3. «Возвращение со звезд»
Роман написан в 1961 году. Космонавт Элл Брег возвращается на Землю после полета на околосветовой скорости — для него полет длился 10 лет, а на Земле (в силу эффектов теории относительности) прошло уже 127. Он попадает в мир «светлого будущего» — общество без войн, насилия, социальной розни. Идиллия и утопия в одном флаконе. Однако оказывается, что эта утопия стала возможной за счет коренной переделки человеческой природы, так называемой «бетризации», из-за чего у людей усилен инстинкт самосохранения и напрочь уничтожена агрессия. А это привело к стагнации, к творческому бесплодию. Человечество лишилось стимула к развитию, оно отвергает любые риски, космос ему более не нужен. При ближайшем рассмотрении утопия оказывается антиутопией. И Брегу решает, стоит ли ему интегрироваться в такое общество.

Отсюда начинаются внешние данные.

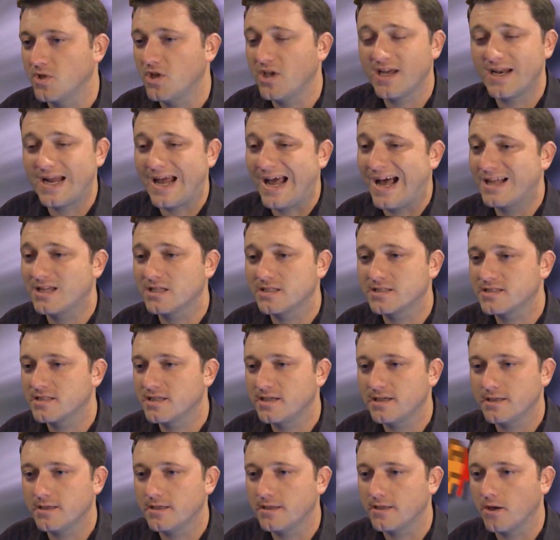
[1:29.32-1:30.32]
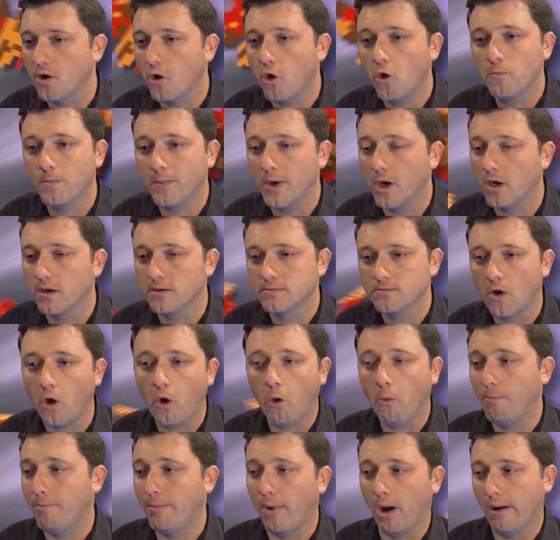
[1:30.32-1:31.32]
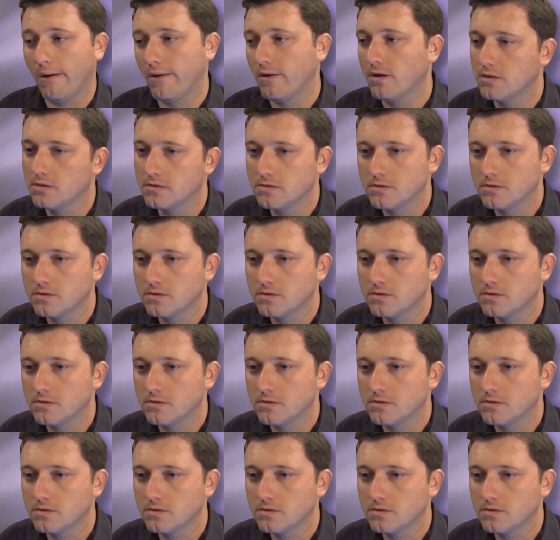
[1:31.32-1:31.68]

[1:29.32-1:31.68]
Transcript: You had Alex Kidd and Opa, Opa.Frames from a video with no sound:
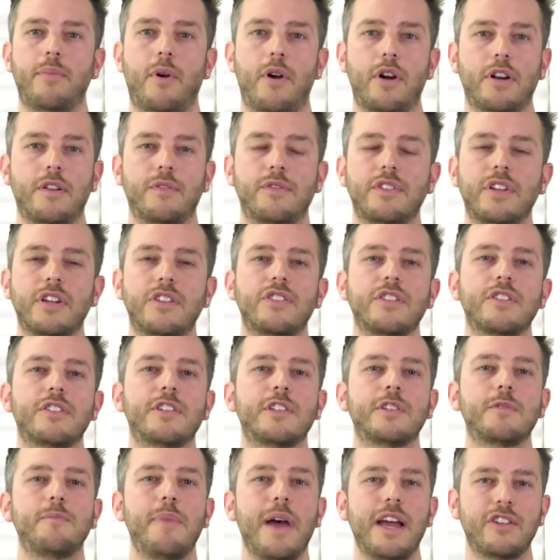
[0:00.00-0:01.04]
part of such a
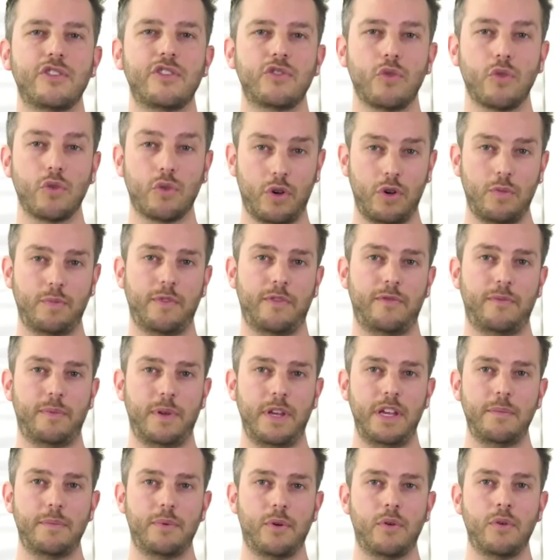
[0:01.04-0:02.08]
special group of
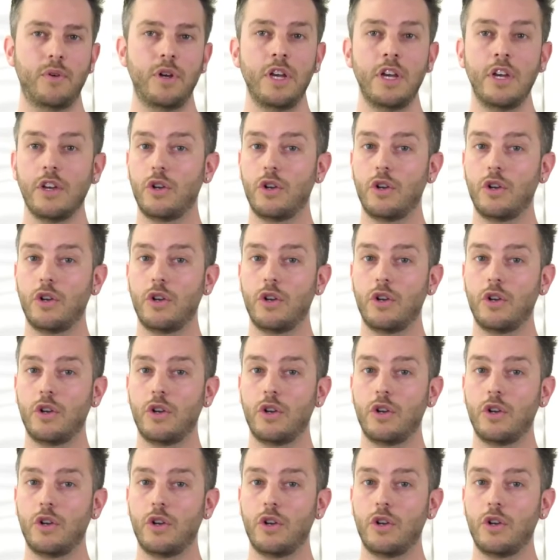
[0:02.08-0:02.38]
people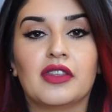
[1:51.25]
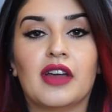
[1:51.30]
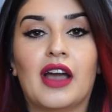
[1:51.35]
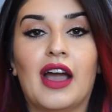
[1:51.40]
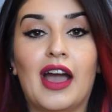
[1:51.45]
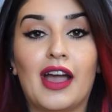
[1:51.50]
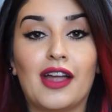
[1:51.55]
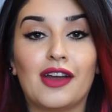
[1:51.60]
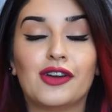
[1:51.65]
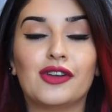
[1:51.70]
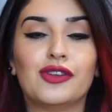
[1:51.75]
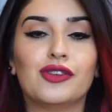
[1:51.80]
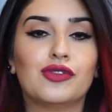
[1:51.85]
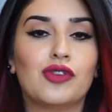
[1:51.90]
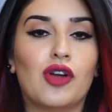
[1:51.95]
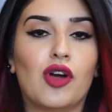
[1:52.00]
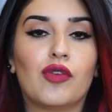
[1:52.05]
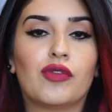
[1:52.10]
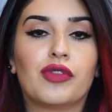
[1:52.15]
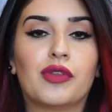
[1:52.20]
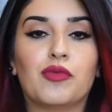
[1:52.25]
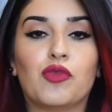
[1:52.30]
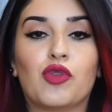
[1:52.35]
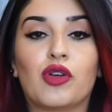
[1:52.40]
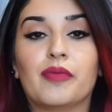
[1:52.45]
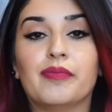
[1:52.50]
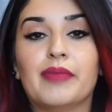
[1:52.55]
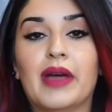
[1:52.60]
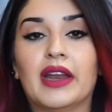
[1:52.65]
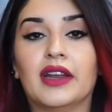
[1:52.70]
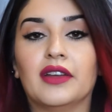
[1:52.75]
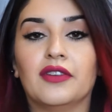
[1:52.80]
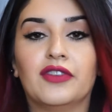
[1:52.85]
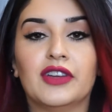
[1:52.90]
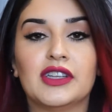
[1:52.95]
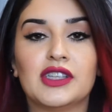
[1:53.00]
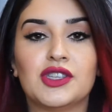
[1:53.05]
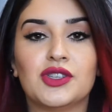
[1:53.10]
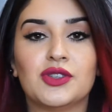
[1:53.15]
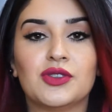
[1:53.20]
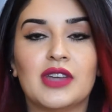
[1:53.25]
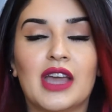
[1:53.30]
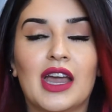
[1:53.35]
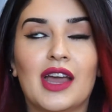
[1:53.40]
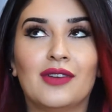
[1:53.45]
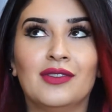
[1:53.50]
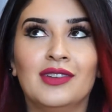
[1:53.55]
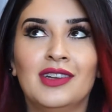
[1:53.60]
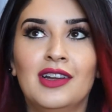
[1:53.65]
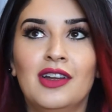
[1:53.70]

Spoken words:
the higher you go, the more benefits you get.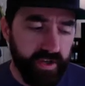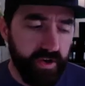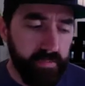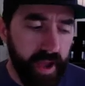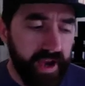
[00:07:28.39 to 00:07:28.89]

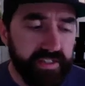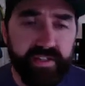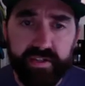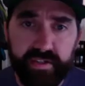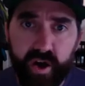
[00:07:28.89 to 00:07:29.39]
go back
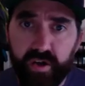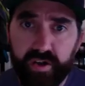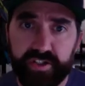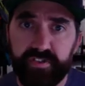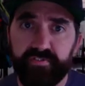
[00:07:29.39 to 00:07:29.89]
to
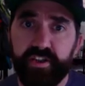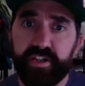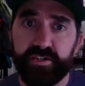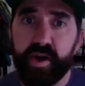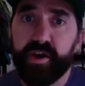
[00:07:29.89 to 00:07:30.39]
college to
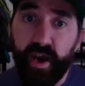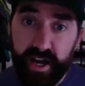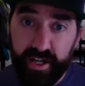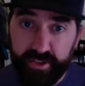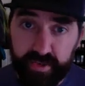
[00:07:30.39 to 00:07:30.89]
finish my
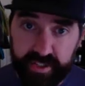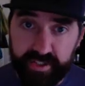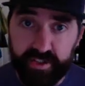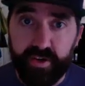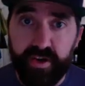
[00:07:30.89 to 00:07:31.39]
graduate
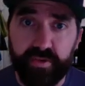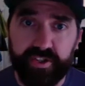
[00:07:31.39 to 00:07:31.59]
degree,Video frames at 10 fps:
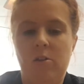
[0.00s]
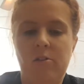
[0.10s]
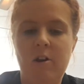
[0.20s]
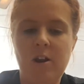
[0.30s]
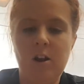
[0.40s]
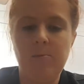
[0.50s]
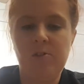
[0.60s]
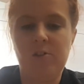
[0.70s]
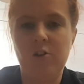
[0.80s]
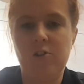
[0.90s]
So I reckon I'm
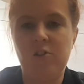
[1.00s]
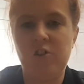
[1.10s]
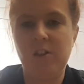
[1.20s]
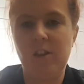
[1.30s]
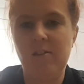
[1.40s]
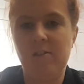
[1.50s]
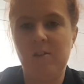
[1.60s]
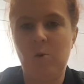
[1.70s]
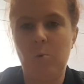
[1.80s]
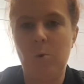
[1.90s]
just going to gently
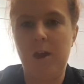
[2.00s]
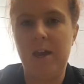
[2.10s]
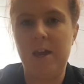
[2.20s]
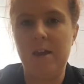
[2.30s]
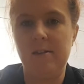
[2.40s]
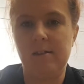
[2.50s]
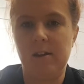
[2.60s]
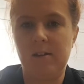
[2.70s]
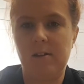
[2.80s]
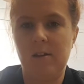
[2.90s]
squeeze
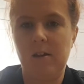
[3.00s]
it.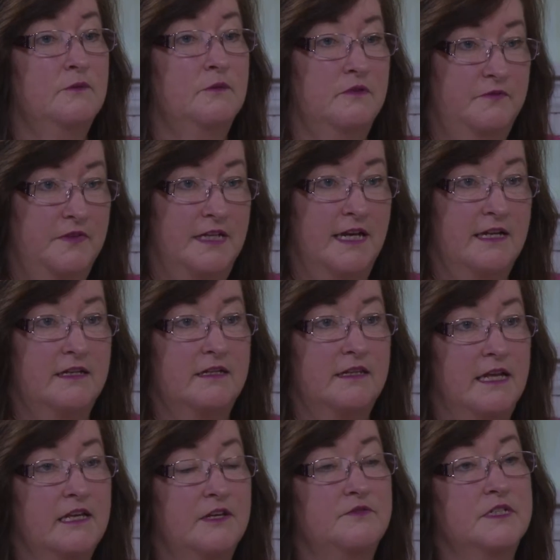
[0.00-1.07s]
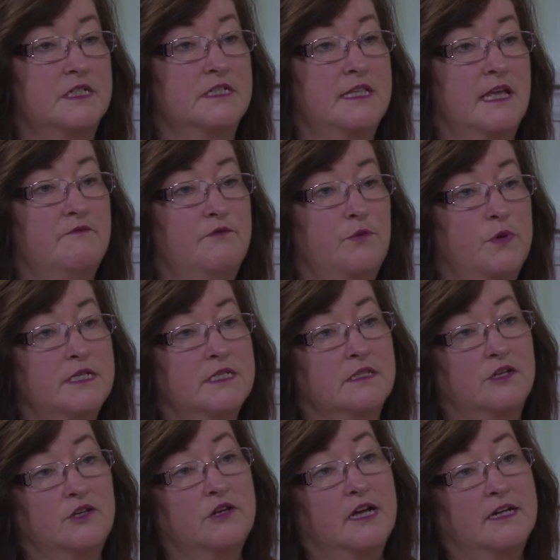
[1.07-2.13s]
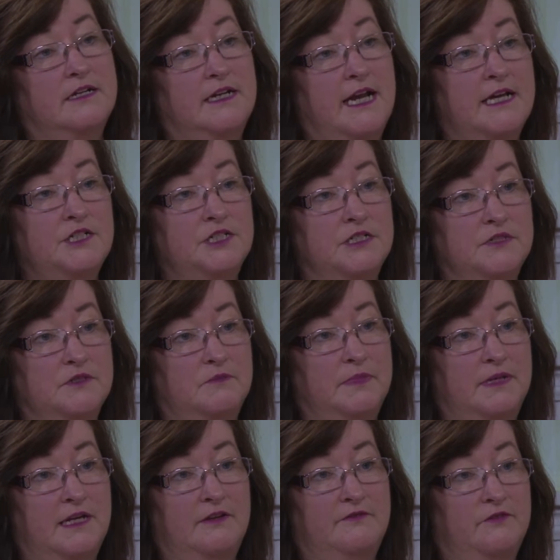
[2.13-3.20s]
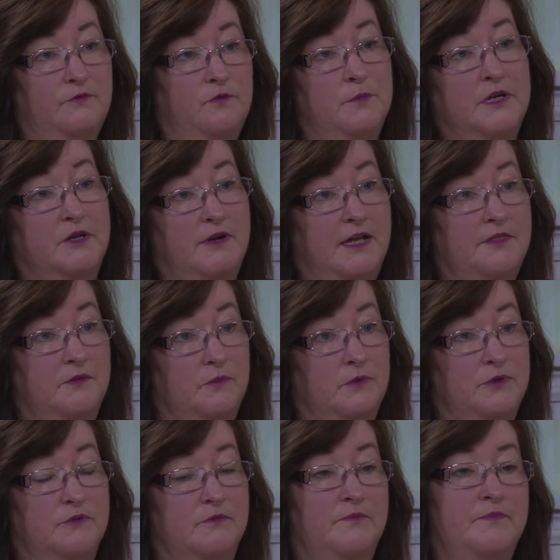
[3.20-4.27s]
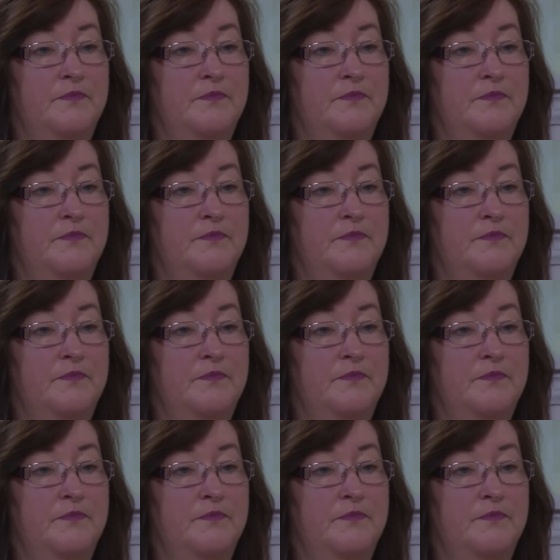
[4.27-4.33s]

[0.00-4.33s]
We're affiliated, and that gives us that voice at the United Nations on behalf of women around the world.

4. «Звездные дневники Йона Тихого»
Это цикл иронических, отчасти пародийных рассказов (написанных на протяжении почти полувека, с 1953 по 1999 год), по антуражу научно-фантастических, но по сути — это типичная социальная фантастика. Главный герой, астронавт Йон Тихий путешествует по разным планетам и описывает в дневнике свои приключения (ассоциация с бароном Мюнхаузеном тут явно напрашивается). В увлекательной форме Лем ставит глубокие философские и социальные вопросы. Инопланетные цивилизации, с которыми сталкивается Йон Тихий, иллюстрируют разные болевые точки нашего, земного социума.
5. «Кибериада»
Это цикл рассказов (публиковавшихся с 1964 по 1979 год), действие которых происходит в неком условном мире, населенном не людьми, а роботами, и похожем на земное средневековье. Там есть лишь два человека — великие мудрецы и изобретатели Трурль и Клапауций, которые, споря друг с другом, постоянно воплощают в жизнь разные свои идеи, как бы сделать этот мир разумнее, справедливее. И каждый раз их попытки улучшить ситуацию приводят к противоположному эффекту.
Сам Лем определял жанр «Кибериады» как философскую притчу. Написаны эти рассказы с юмором, сюжеты их увлекательны. Читать это можно уже в детском возрасте, но глубокий и довольно пессимистический посыл автора поймет лишь взрослый читатель.